__Your goal__:
Reproduce the data below in full and to the letter, images excepted.
========
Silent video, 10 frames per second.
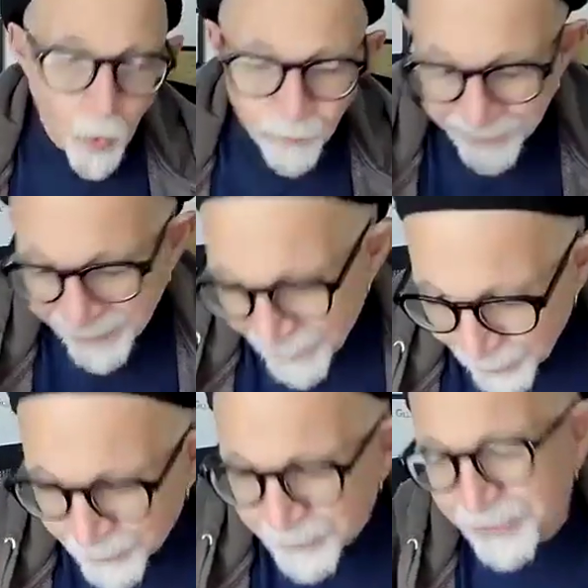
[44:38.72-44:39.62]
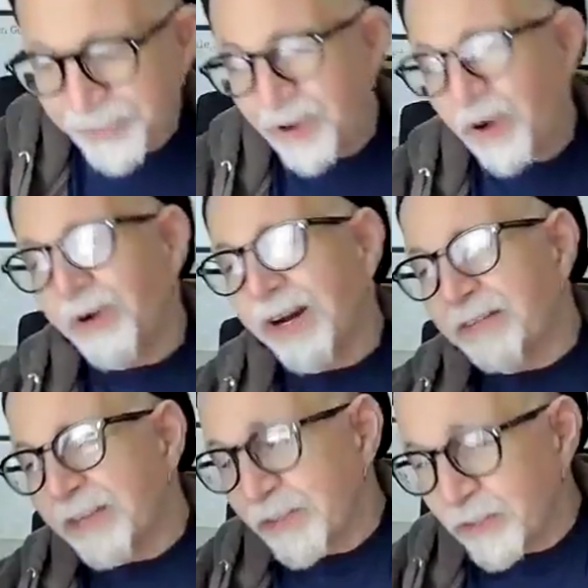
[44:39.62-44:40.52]
Over the years, and
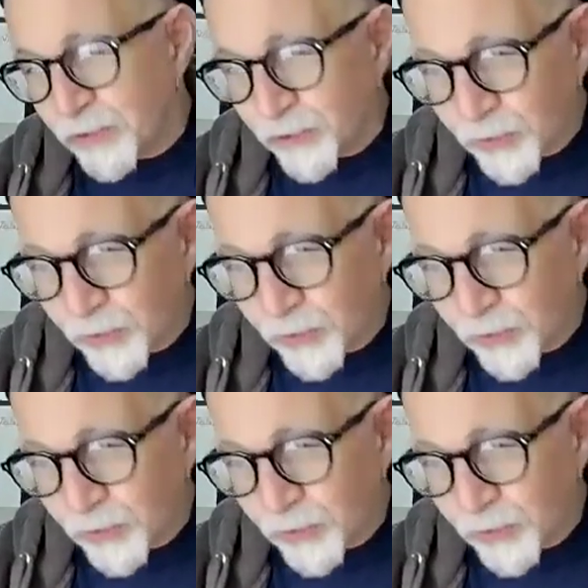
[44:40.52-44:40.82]
I'm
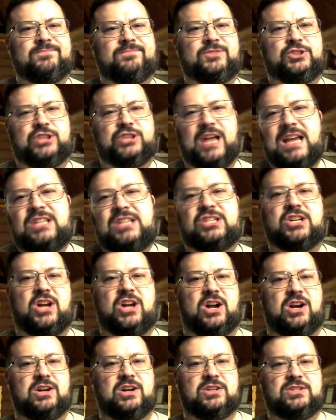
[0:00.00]
Chase
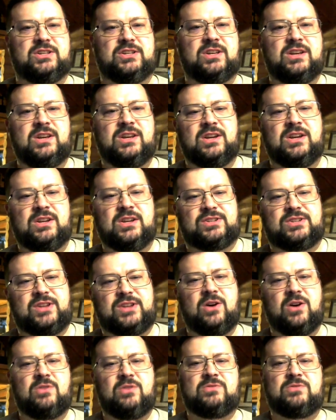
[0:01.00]
cards.
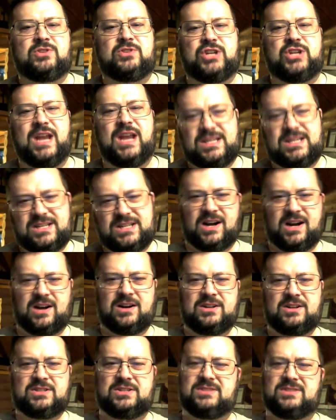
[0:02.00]
So Chase
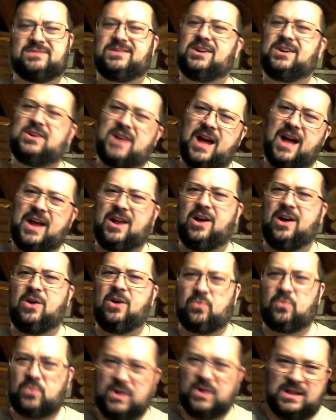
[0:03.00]
cards, they're not
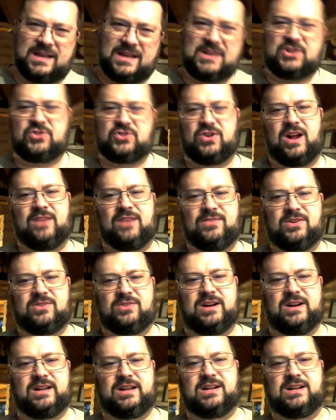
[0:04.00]
all really travel
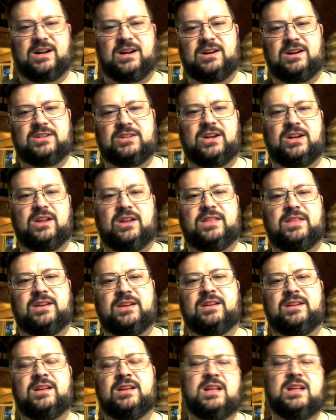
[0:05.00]
credit cards. All
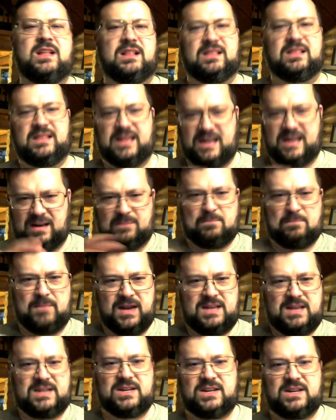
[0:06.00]
the little
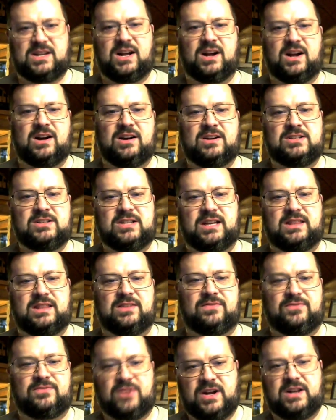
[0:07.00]
minion cards like
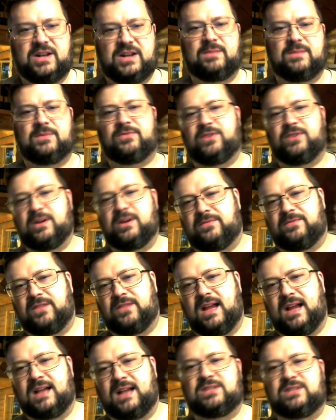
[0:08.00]
the Freedom
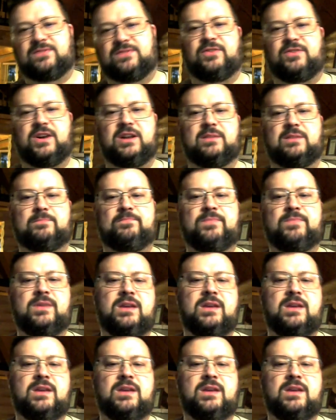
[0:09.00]
Flex, the Freedom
========
__Output for this task__:
Silent video, 10 frames per second.
[44:38.72-44:39.62]
[44:39.62-44:40.52]
Over the years, and
[44:40.52-44:40.82]
I'm
[0:00.00]
Chase
[0:01.00]
cards.
[0:02.00]
So Chase
[0:03.00]
cards, they're not
[0:04.00]
all really travel
[0:05.00]
credit cards. All
[0:06.00]
the little
[0:07.00]
minion cards like
[0:08.00]
the Freedom
[0:09.00]
Flex, the Freedom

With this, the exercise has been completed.